Yesterday, my sister and her kids came over and I painted everyone's face like a calavera. Then we took pictures. We thought it would be totally creepy to take a family portrait this way. Like one of those fake olde tyme pictures you take on the boardwalk, except my daughter is wearing a Hello Kitty shirt. We posed in front of our Day of the Dead altar. I wish you could see my sister's tattoo. It is very cool Frida calavera.


Okay, yeah, the picture is a little creepy. But also makes me feel blessed to be in this family. If I die young, I hope they keep doing this in my honor and in Lucia's honor.

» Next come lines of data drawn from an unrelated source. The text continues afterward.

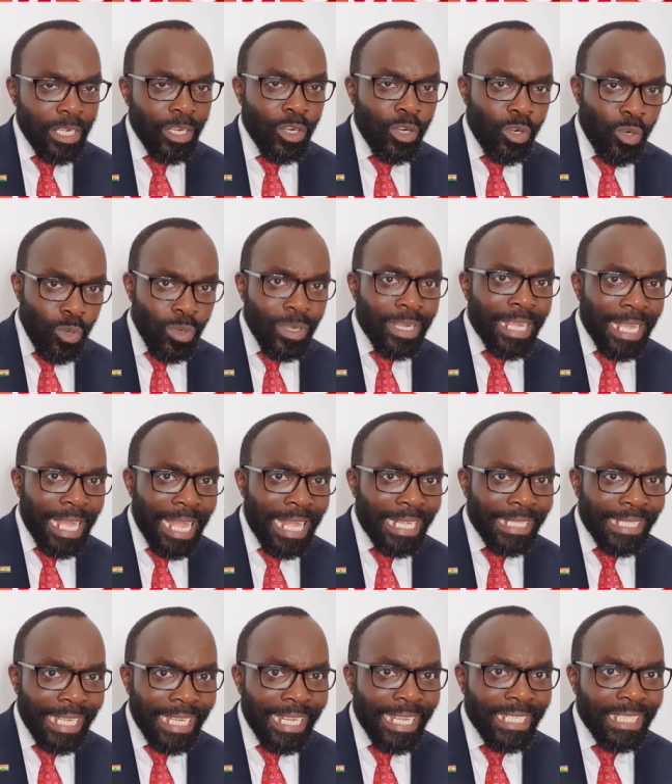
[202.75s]
Look
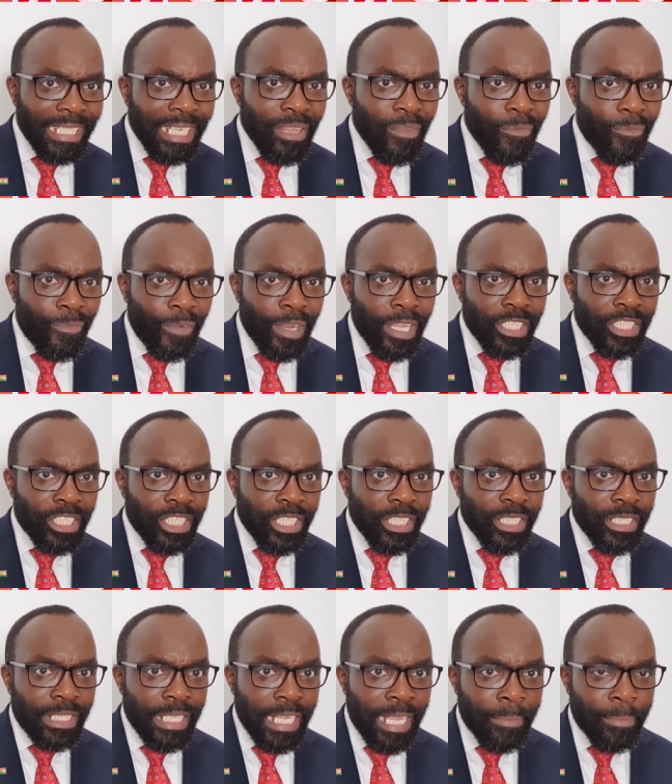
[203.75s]
at his
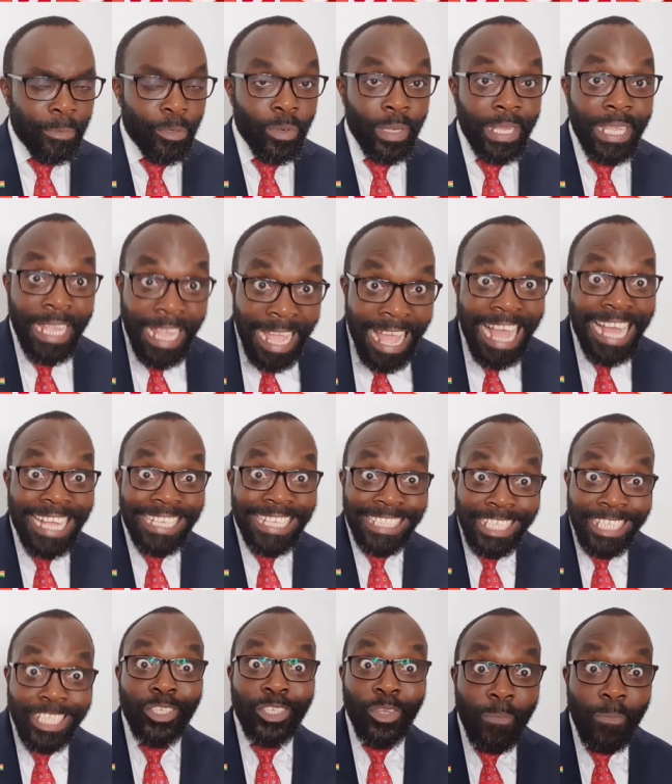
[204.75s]
inflation table. He has
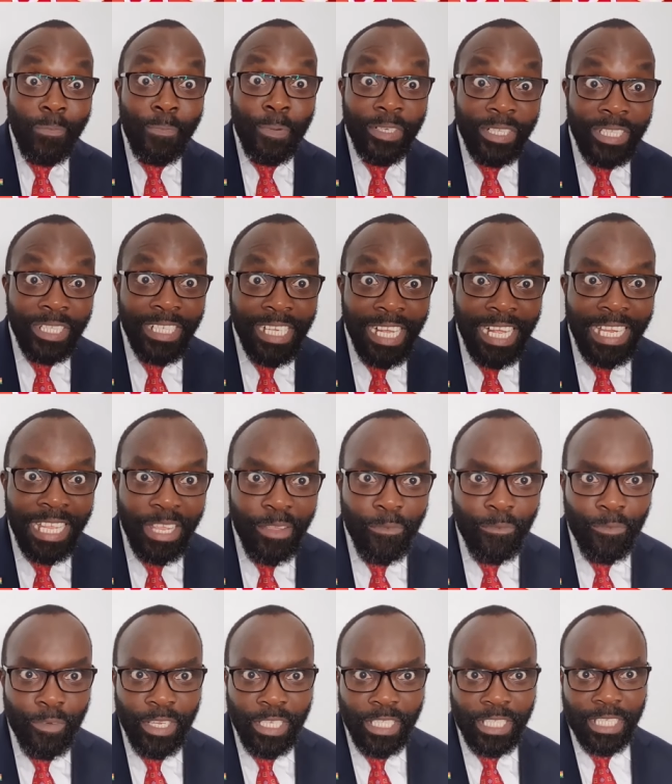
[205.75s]
his own personal
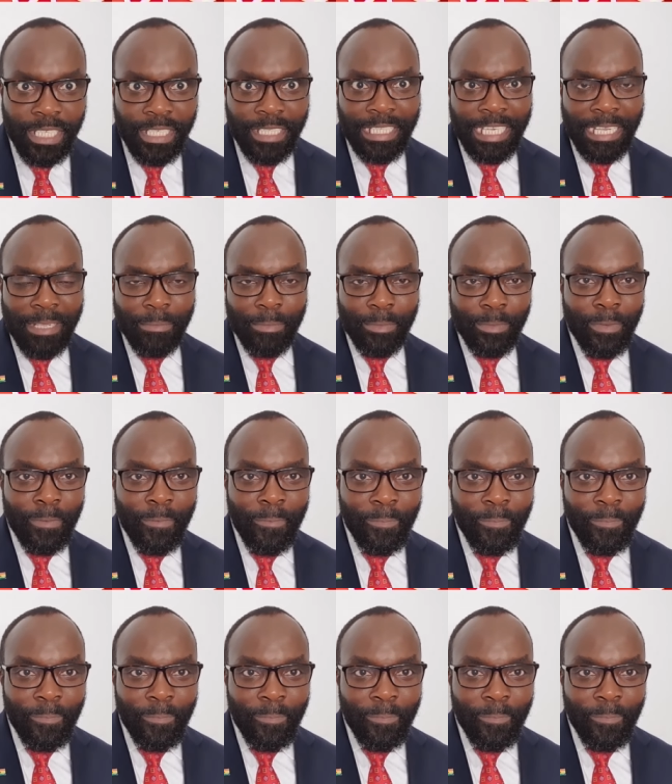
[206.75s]
inflation table.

For the past five years, I have dressed like Frida Kahlo for Halloween, and the last few it has been Frida Muerto. I do this to honor her, commune with her, help channel her energy and power. She is a constant inspiration. We have a children's book called Frida, which is about Frida Kahlo and her life. My kids love that book, and in it, they say that Frida loved her eyebrows because they look like a bird flying. So, I painted my eyebrows like that book, carrying a thorny rose, because my daughter's life and death feel like that to me.

In the spirit of still life everyday, I created a little how-to video on how to create a very easy Frida Kahlo Day of the Dead look from the shoulders up. From the shoulders down, you should wear some kind of peasant dress and large necklace.





Post your calavera faces here. I would love to see your work.